THE PROBLEM:
The records below must be written out exactly, with every picture left behind.

▬▬▬▬▬▬▬▬▬▬

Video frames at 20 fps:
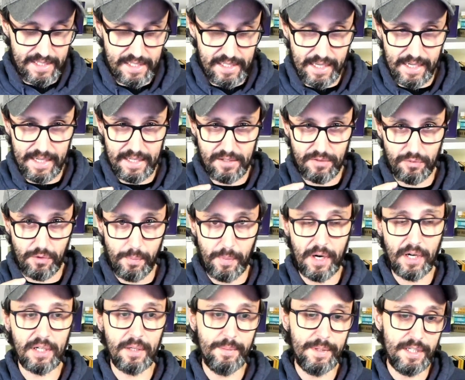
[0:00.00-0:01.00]
This
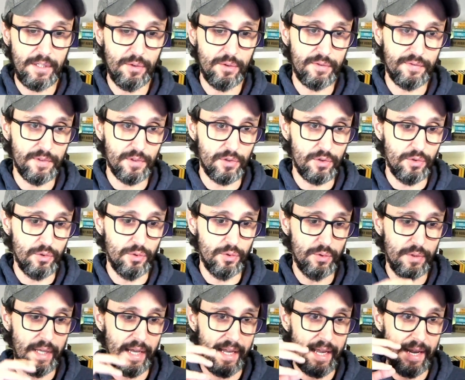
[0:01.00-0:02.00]
is a remarkably
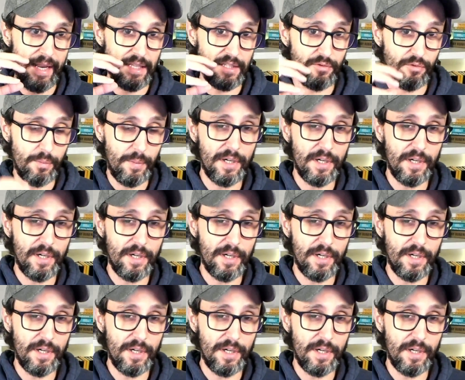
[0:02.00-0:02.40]
useful tool,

▬▬▬▬▬▬▬▬▬▬

THE ANSWER:
Video frames at 20 fps:
[0:00.00-0:01.00]
This
[0:01.00-0:02.00]
is a remarkably
[0:02.00-0:02.40]
useful tool,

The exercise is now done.